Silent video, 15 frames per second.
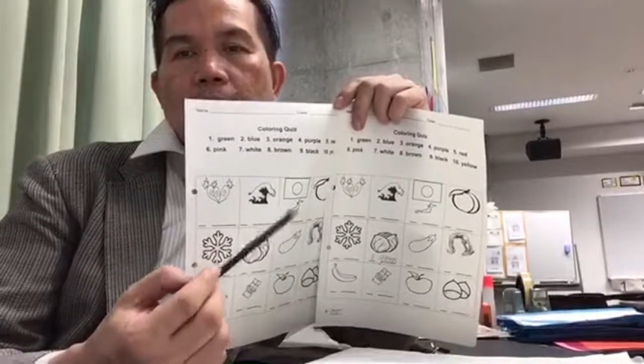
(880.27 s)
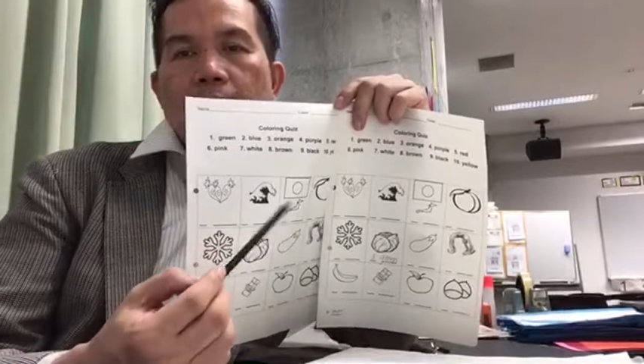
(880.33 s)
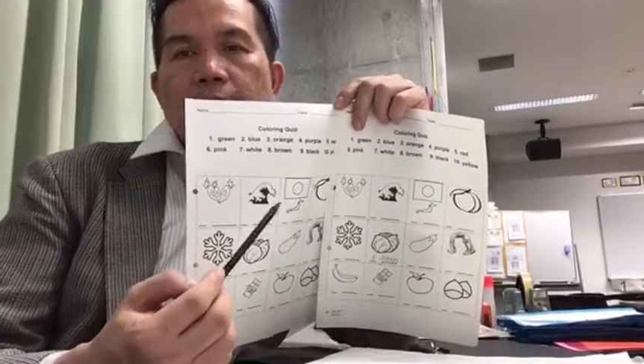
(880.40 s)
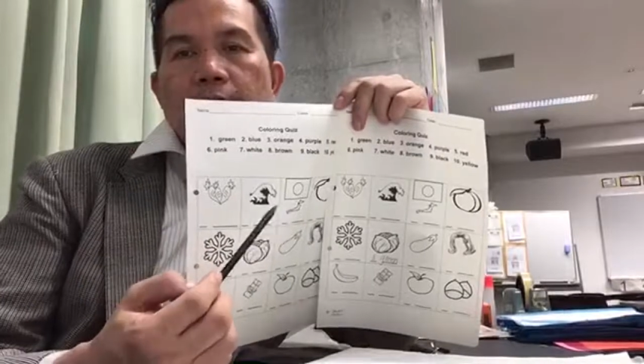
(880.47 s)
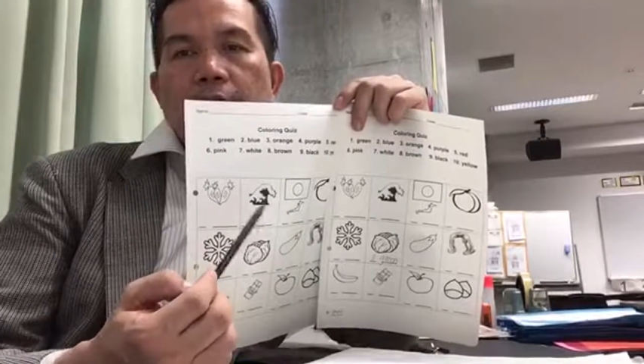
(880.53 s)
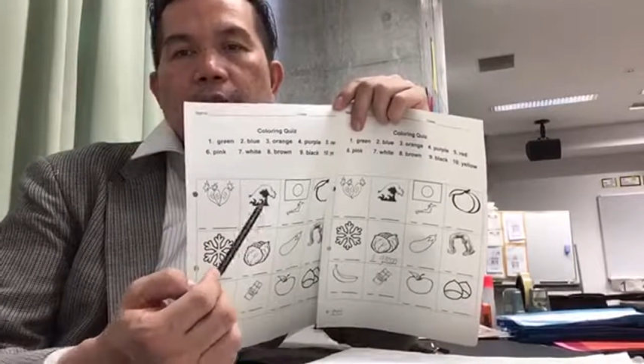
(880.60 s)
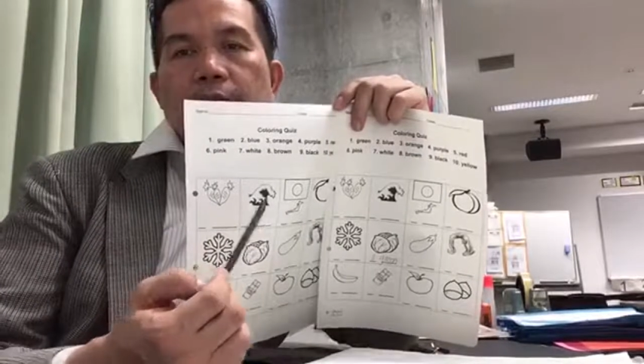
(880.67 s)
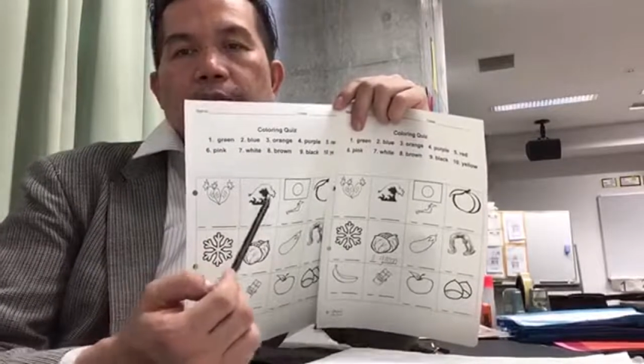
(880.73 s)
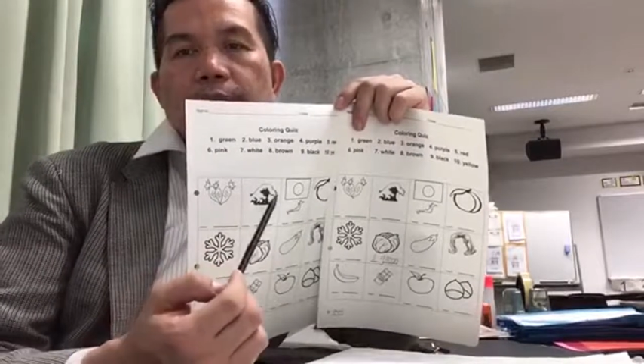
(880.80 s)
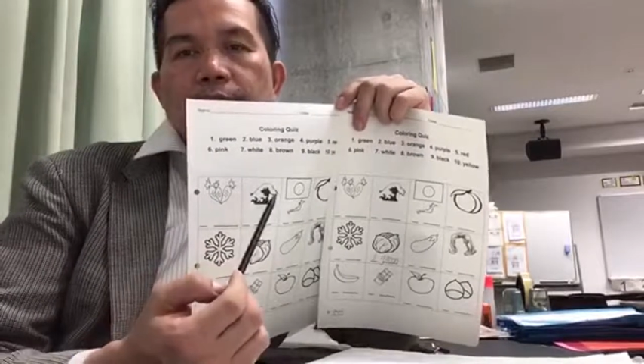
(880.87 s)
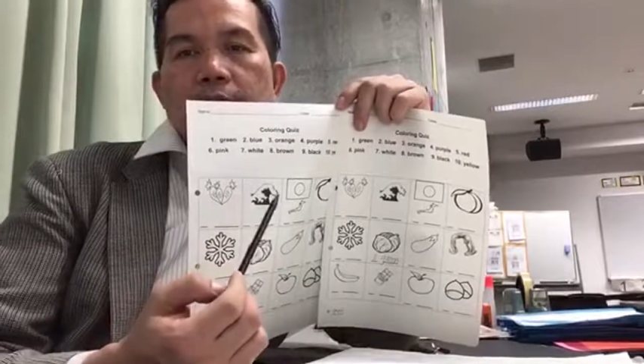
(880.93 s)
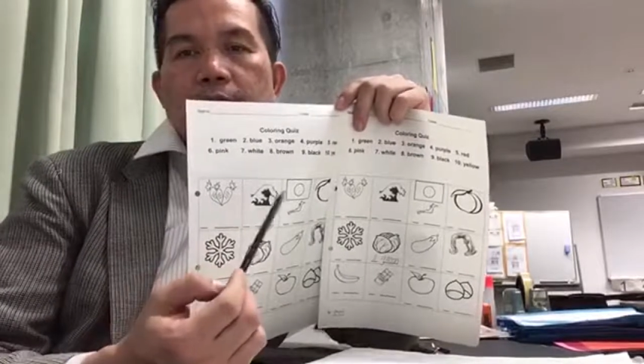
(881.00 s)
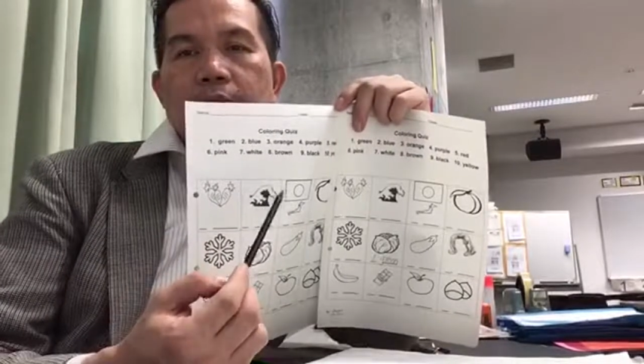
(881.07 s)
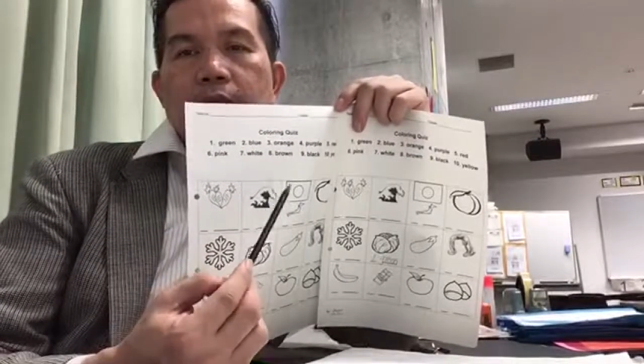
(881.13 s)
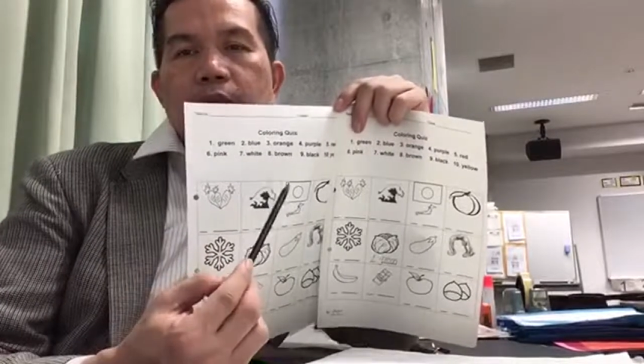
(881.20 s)
Then,
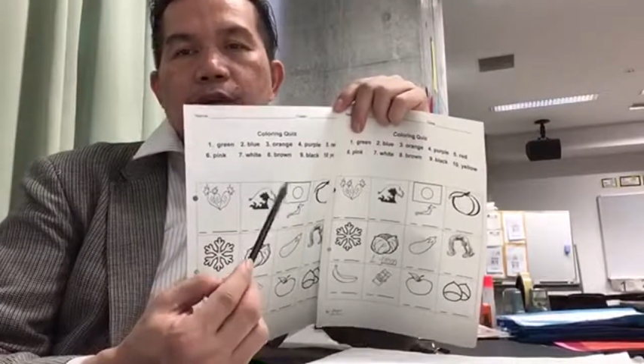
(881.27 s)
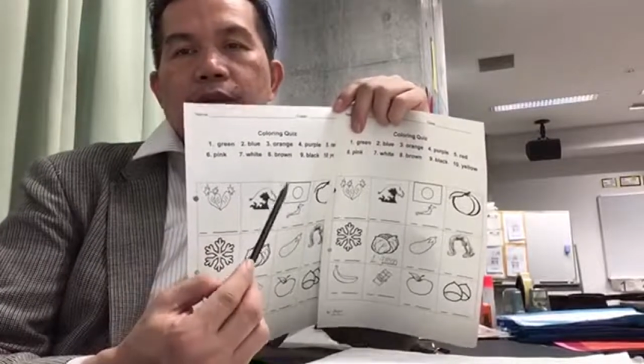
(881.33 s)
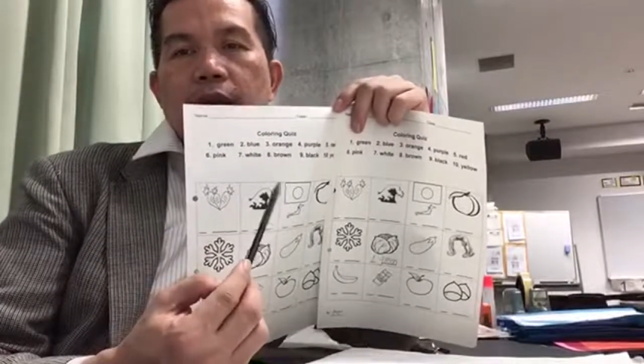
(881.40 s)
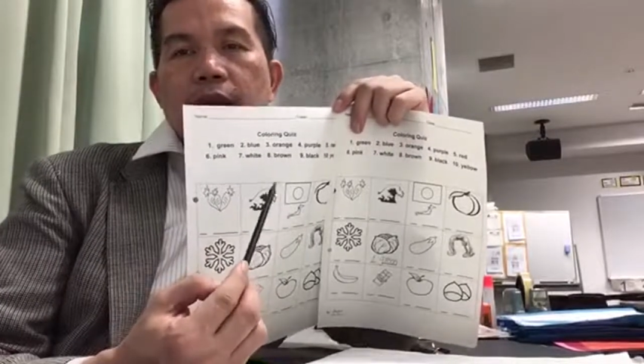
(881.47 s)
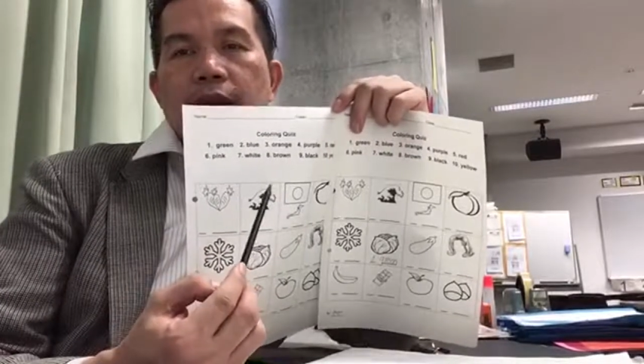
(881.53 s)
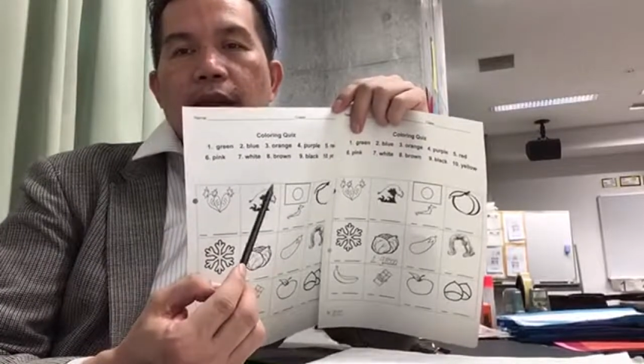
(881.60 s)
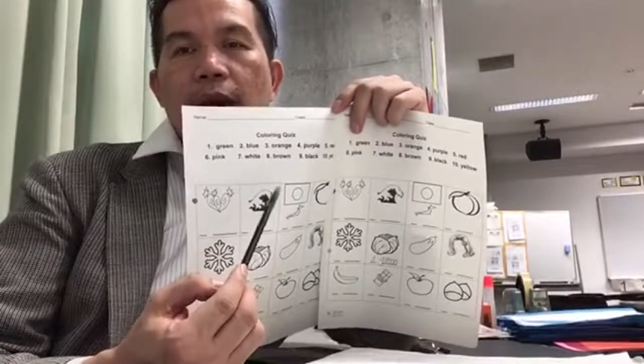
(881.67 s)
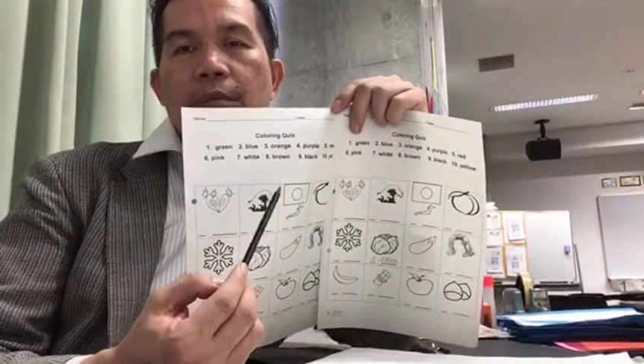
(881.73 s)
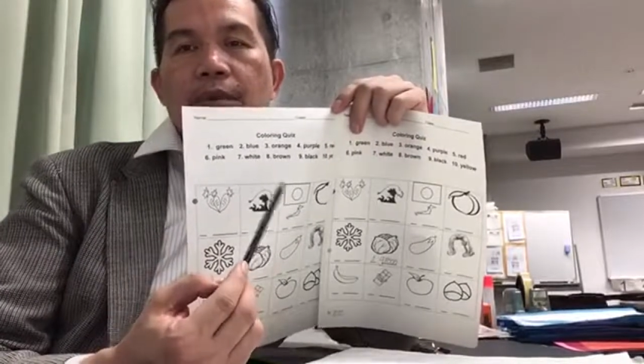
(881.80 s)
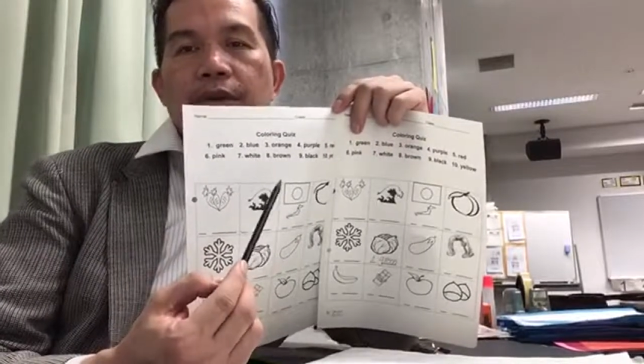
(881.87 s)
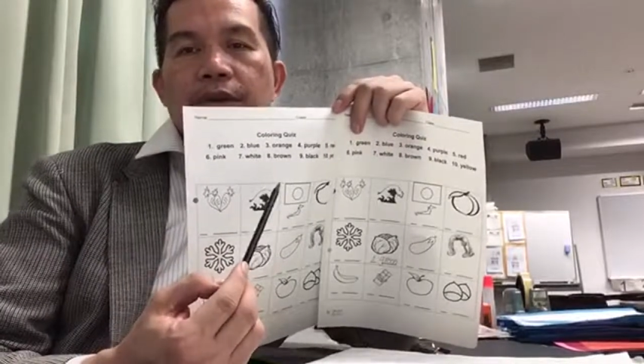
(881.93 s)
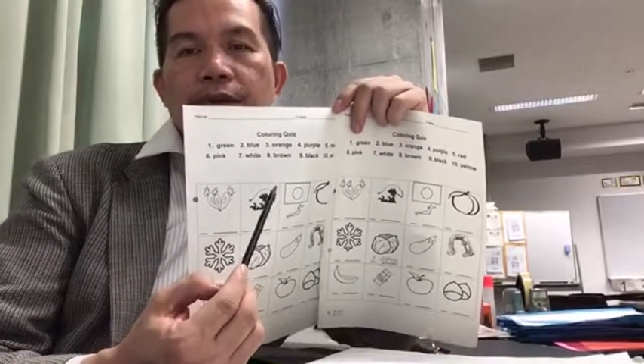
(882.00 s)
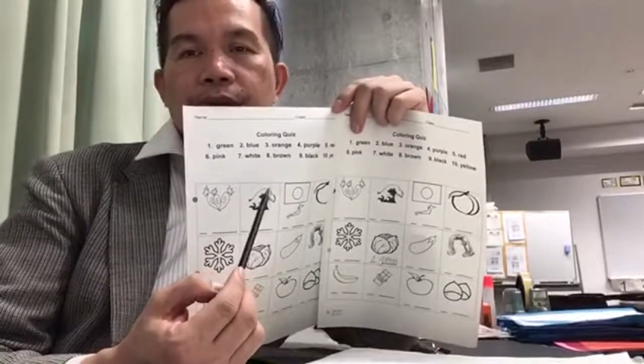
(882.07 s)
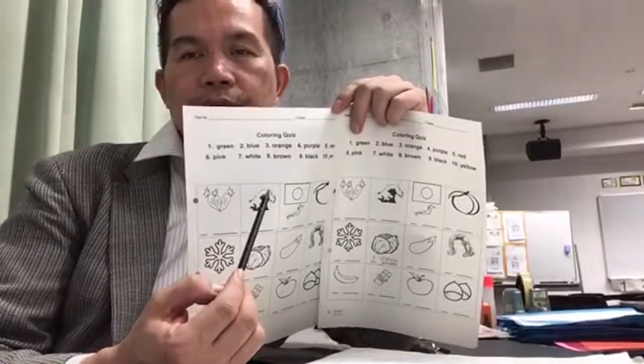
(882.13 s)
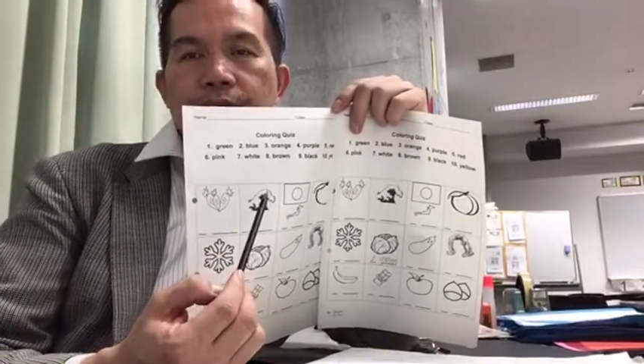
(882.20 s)
so you say number
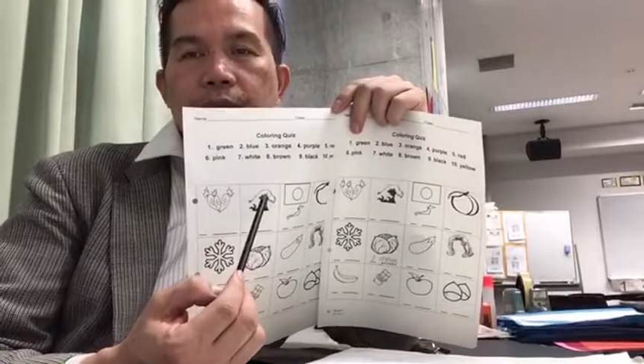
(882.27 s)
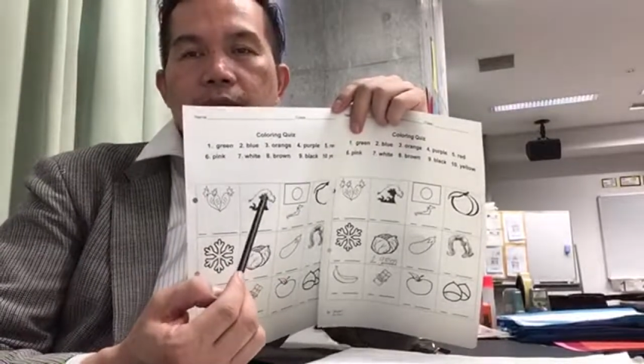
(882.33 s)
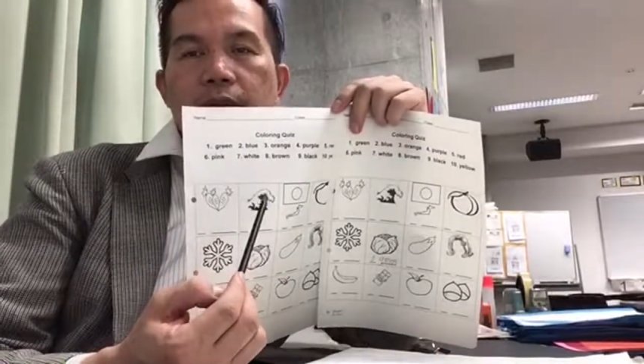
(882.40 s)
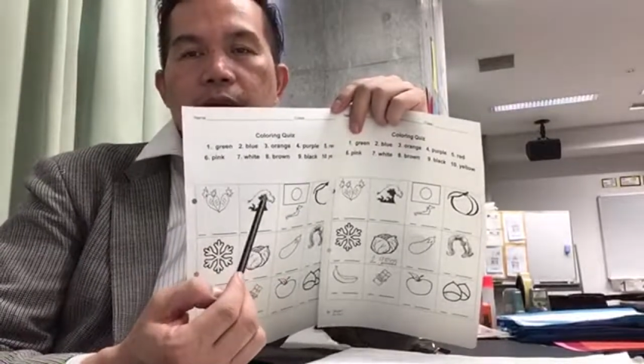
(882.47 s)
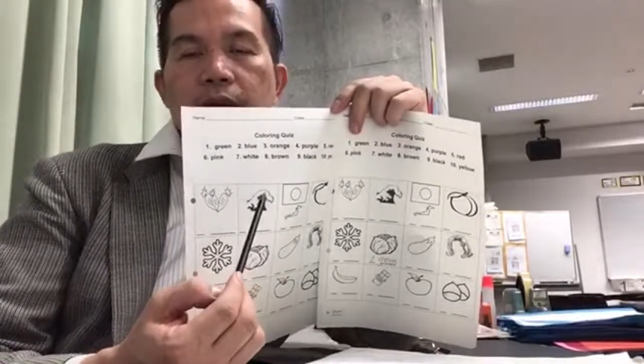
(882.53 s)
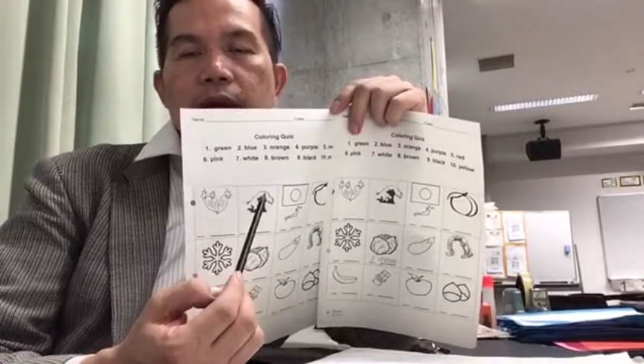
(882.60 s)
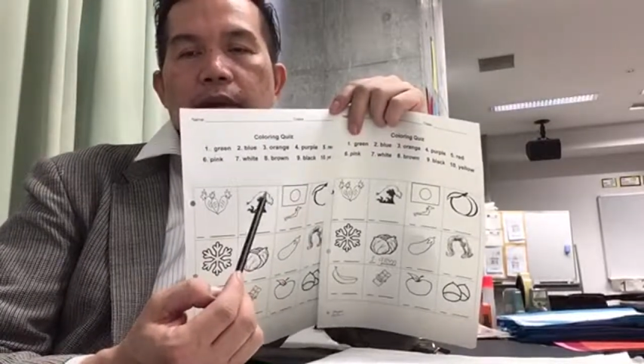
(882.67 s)
3.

= What the exercise asks =
Print the data above exactly; drop every picture.

= Answer to this exercise =
Silent video, 15 frames per second.
(880.27 s)
(880.33 s)
(880.40 s)
(880.47 s)
(880.53 s)
(880.60 s)
(880.67 s)
(880.73 s)
(880.80 s)
(880.87 s)
(880.93 s)
(881.00 s)
(881.07 s)
(881.13 s)
(881.20 s)
Then,
(881.27 s)
(881.33 s)
(881.40 s)
(881.47 s)
(881.53 s)
(881.60 s)
(881.67 s)
(881.73 s)
(881.80 s)
(881.87 s)
(881.93 s)
(882.00 s)
(882.07 s)
(882.13 s)
(882.20 s)
so you say number
(882.27 s)
(882.33 s)
(882.40 s)
(882.47 s)
(882.53 s)
(882.60 s)
(882.67 s)
3.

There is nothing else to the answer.